When using 19 features, the best index for accuracy is (0, 3) and the best one for f1 score is (1, 1) on the val set.
When using 19 features, the best setting for f1 score is lambda = 1e-06 and gamma = 0.005.
When using 19 features, the best setting for accuracy is lambda = 0.0 and gamma = 0.05.

When using 19 features, the best accuracy is 85.31679517264499 and the best f1 score is 0.4114341558758856 on the val set.


In [60]:
print(f'When using 19 features, the best index for accuracy is {best_idx_acc_19} and the best one for f1 score is {best_idx_f1_19} on the val set.')
print(f'When using 19 features, the best setting for f1 score is lambda = {lambdas[best_idx_f1_19[0]]} and gamma = {gammas[best_idx_f1_19[1]]}.')
print(f'When using 19 features, the best setting for accuracy is lambda = {lambdas[best_idx_acc_19[0]]} and gamma = {gammas[best_idx_acc_19[1]]}.')
print(f'\nWhen using 19 features, the best accuracy is {accuracies_19[best_idx_acc_19]} and the best f1 score is {f1_scores_19[best_idx_f1_19]} on the val set.')

When using 19 features, the best index for accuracy is (1, 5) and the best one for f1 score is (2, 5) on the val set.
When using 19 features, the best setting for f1 score is lambda = 1e-05 and gamma = 0.01.
When using 19 features, the best setting for accuracy is lambda = 1e-06 and gamma = 0.01.

When using 19 features, the best accuracy is 84.82613598268979 and the best f1 score is 0.406396779244017 on the val set.


#### 3. 10 Features

In [98]:
max_iter = 10000

lambdas = np.logspace(-6,-1,6)
gammas = np.array([0.001, 0.005, 0.01, 0.05, 0.1])

# add 0 to lambdas to test the case without regularization
lambdas = np.insert(lambdas, 0, 0)

accuracies_10 = np.zeros((7,5))
f1_scores_10 = np.zeros((7,5))

ws_10 = []
losses_10 = []

for i, lambda_ in enumerate(lambdas):
    for j, gamma in enumerate(gammas):
        w_reg_10 = np.zeros(X_tr_10.shape[1])

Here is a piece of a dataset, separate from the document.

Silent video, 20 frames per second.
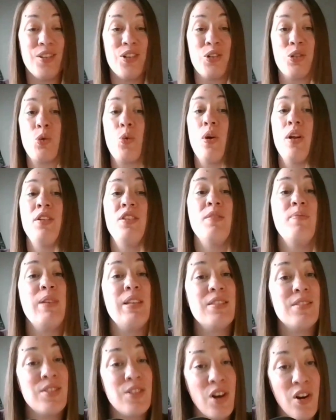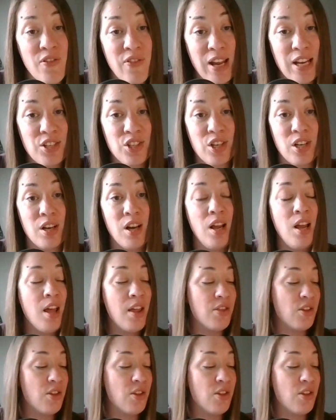There's going to be starvation.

        #Train model (-> our train set) using stocha logistic regression
        w, loss = reg_logistic_regression(Y_tr_10, X_tr_10, lambda_, w_reg_10, max_iter, gamma)
        Y_pred_10 = prediction(X_val_10, w)

        accuracies_10[i,j] = compute_accuracy(Y_val_10, Y_pred_10)
        f1_scores_10[i,j] = f1(Y_pred_10, Y_val_10)
        ws_10.append(w)
        losses_10.append(loss)
        
best_idx_f1_10 = np.unravel_index(np.argmax(f1_scores_10), f1_scores_10.shape)
best_idx_acc_10 = np.unravel_index(np.argmax(accuracies_10), accuracies_10.shape)

# We pick our w according to the optimal f1_score
#best_w_10 = ws_10[np.argmax(f1_scores_10)]

print(f'When using 10 features, the best index for accuracy is {best_idx_acc_10} and the best one for f1 score is {best_idx_f1_10} on the val set.')
print(f'When using 10 features, the best setting for f1 score is lambda = {lambdas[best_idx_f1_19[0]]} and gamma = {gammas[best_idx_f1_19[1]]}.')
print(f'When using 10 features, the best setting for accuracy is lambda = {lambdas[best_idx_acc_19[0]]} and gamma = {gammas[best_idx_acc_19[1]]}.')
print(f'\nWhen using 10 features, the best accuracy is {accuracies_10[best_idx_acc_10]} and the best f1 score is {f1_scores_10[best_idx_f1_10]} on the val set.')

When using 10 features, the best index for accuracy is (0, 0) and the best one for f1 score is (3, 1) on the val set.
When using 10 features, the best setting for f1 score is lambda = 1e-06 and gamma = 0.005.
When using 10 features, the best setting for accuracy is lambda = 0.0 and gamma = 0.05.

When using 10 features, the best accuracy is 84.46042726967971 and the best f1 score is 0.39509954058192953 on the val set.